PROBLEM REQUIREMENTS: Using the data below, reproduce exactly the lines from the line with "[00:00:00.00]" to the line with "[00:00:00.00 to 00:00:08.33]", both included; pictures must be dropped.

DATA UNDER STUDY:
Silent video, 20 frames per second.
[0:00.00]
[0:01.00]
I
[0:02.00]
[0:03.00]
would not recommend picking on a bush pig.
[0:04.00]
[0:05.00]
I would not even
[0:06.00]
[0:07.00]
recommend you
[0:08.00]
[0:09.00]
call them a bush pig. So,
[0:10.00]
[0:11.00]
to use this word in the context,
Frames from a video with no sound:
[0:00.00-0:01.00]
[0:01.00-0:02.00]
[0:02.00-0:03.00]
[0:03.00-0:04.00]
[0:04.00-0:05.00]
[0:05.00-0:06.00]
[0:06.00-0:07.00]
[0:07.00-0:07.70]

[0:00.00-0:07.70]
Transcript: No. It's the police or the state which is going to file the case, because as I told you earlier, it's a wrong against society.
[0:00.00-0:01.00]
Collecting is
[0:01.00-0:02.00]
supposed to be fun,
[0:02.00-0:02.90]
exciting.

---

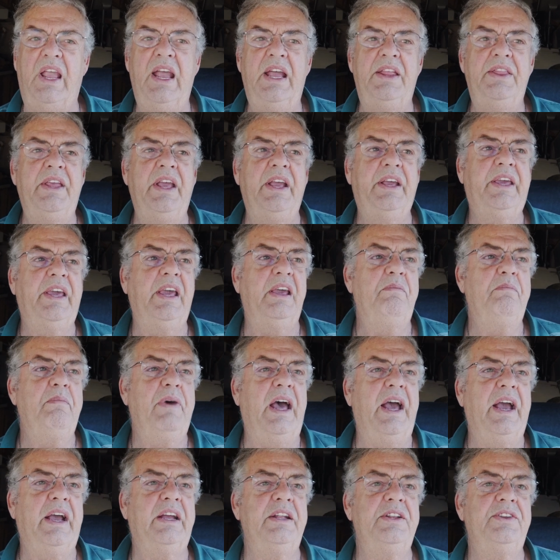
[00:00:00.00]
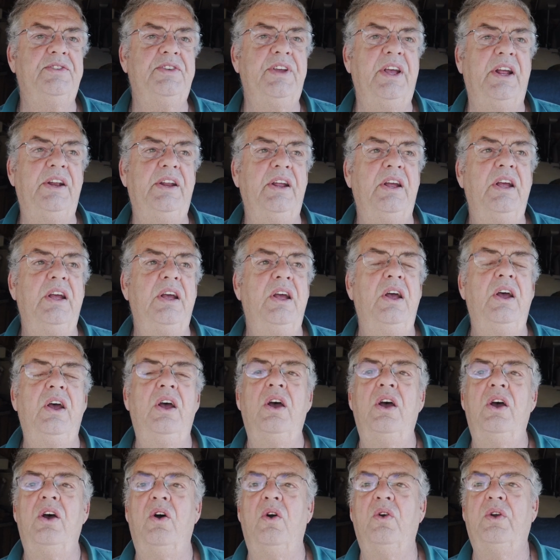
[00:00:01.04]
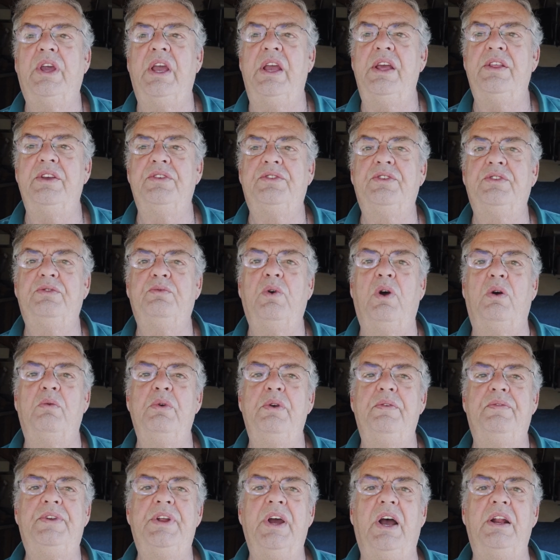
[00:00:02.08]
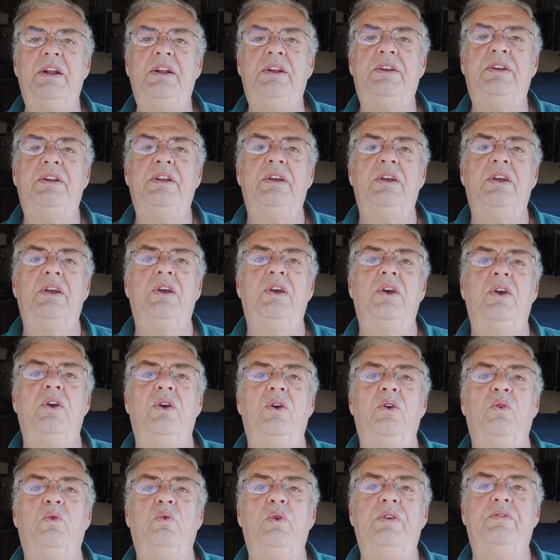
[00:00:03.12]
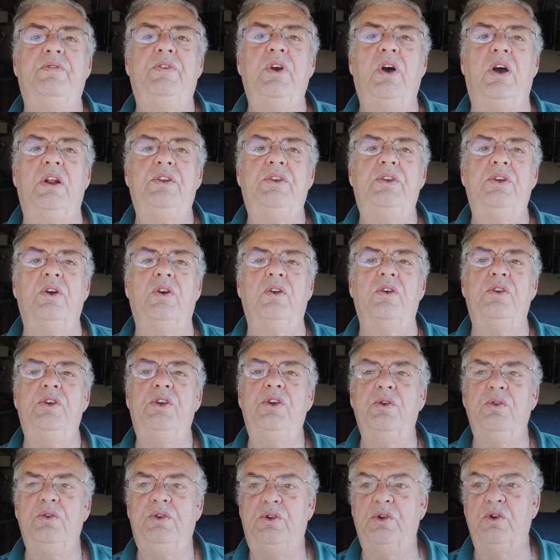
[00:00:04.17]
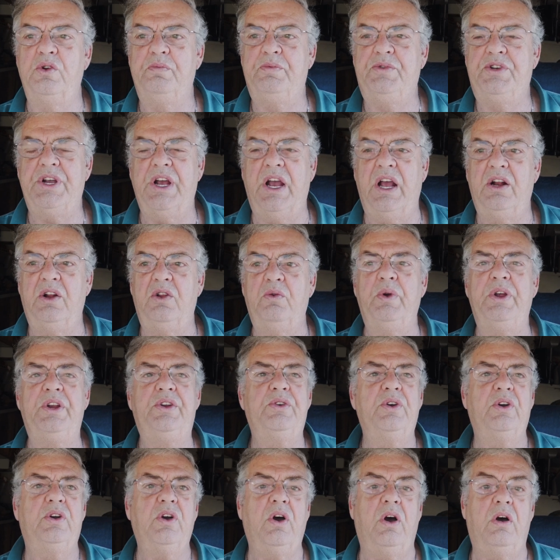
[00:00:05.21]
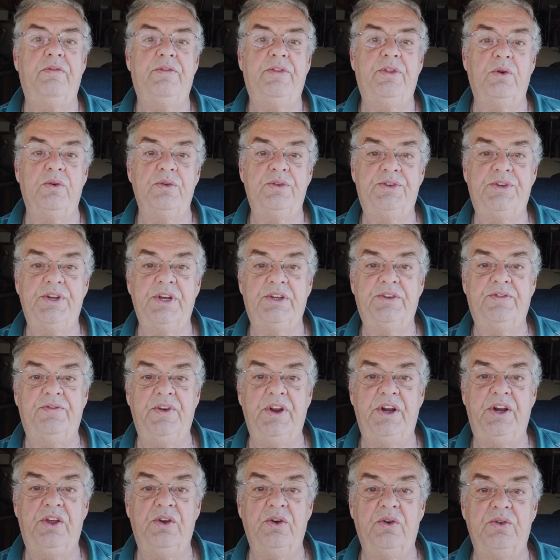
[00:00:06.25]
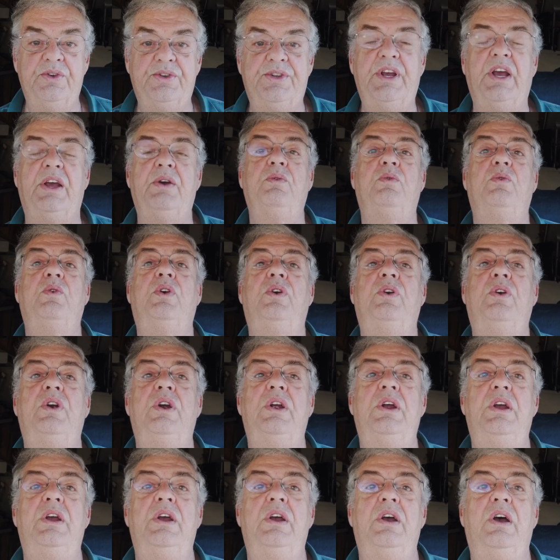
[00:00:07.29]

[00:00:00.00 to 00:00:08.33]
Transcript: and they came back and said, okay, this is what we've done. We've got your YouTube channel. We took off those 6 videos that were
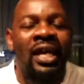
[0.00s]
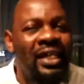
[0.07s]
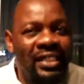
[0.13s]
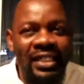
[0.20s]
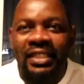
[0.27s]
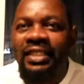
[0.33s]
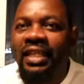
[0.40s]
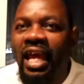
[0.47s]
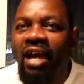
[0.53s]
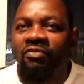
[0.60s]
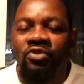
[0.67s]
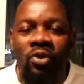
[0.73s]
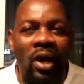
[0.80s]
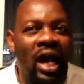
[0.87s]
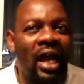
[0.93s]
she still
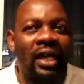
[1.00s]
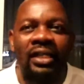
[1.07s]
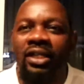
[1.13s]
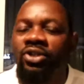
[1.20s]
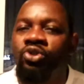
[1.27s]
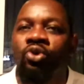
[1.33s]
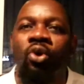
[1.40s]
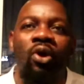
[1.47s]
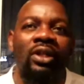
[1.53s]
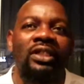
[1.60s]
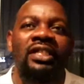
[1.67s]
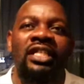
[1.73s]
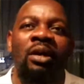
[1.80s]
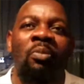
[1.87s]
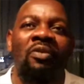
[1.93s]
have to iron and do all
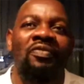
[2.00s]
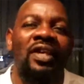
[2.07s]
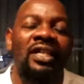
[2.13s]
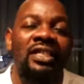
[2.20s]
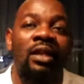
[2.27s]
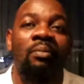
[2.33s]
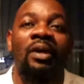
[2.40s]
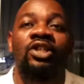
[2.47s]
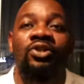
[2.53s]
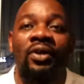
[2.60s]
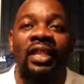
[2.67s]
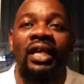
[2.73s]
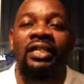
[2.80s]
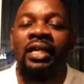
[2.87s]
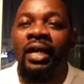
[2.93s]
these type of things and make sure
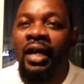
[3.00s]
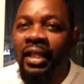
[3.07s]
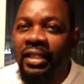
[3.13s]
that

---

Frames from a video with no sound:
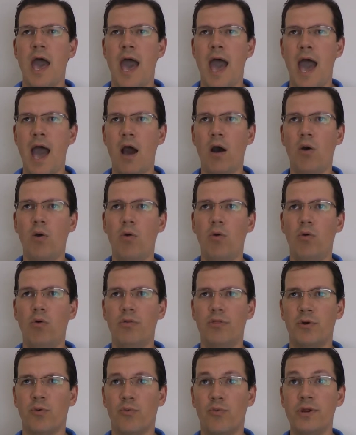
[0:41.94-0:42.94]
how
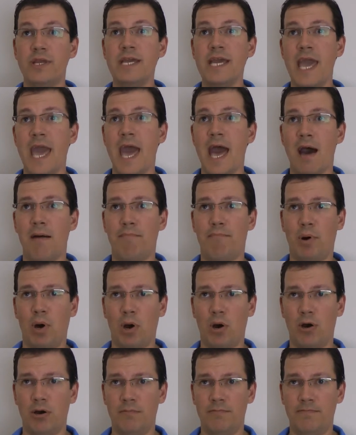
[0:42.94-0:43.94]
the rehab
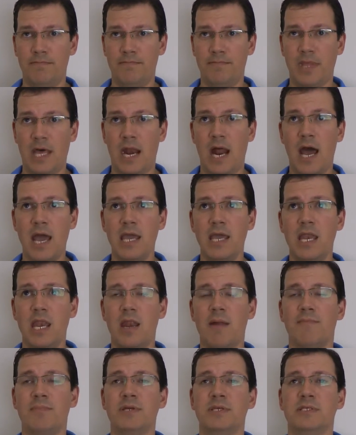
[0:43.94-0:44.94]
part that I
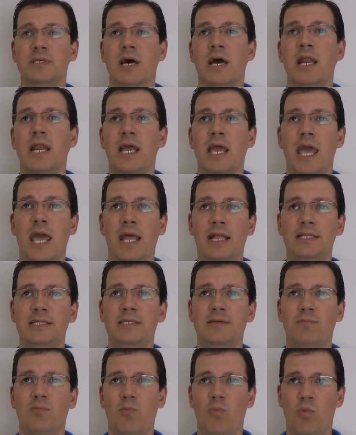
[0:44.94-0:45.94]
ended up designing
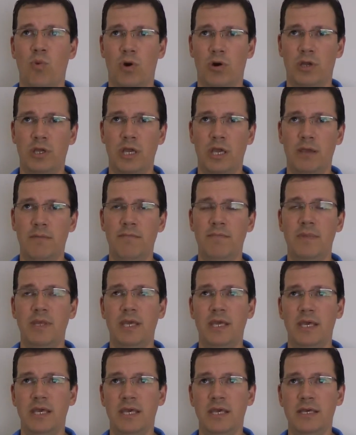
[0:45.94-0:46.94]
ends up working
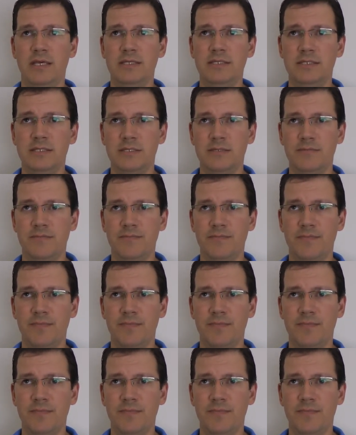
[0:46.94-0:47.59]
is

ANSWER SECTION:
[00:00:00.00]
[00:00:01.04]
[00:00:02.08]
[00:00:03.12]
[00:00:04.17]
[00:00:05.21]
[00:00:06.25]
[00:00:07.29]

[00:00:00.00 to 00:00:08.33]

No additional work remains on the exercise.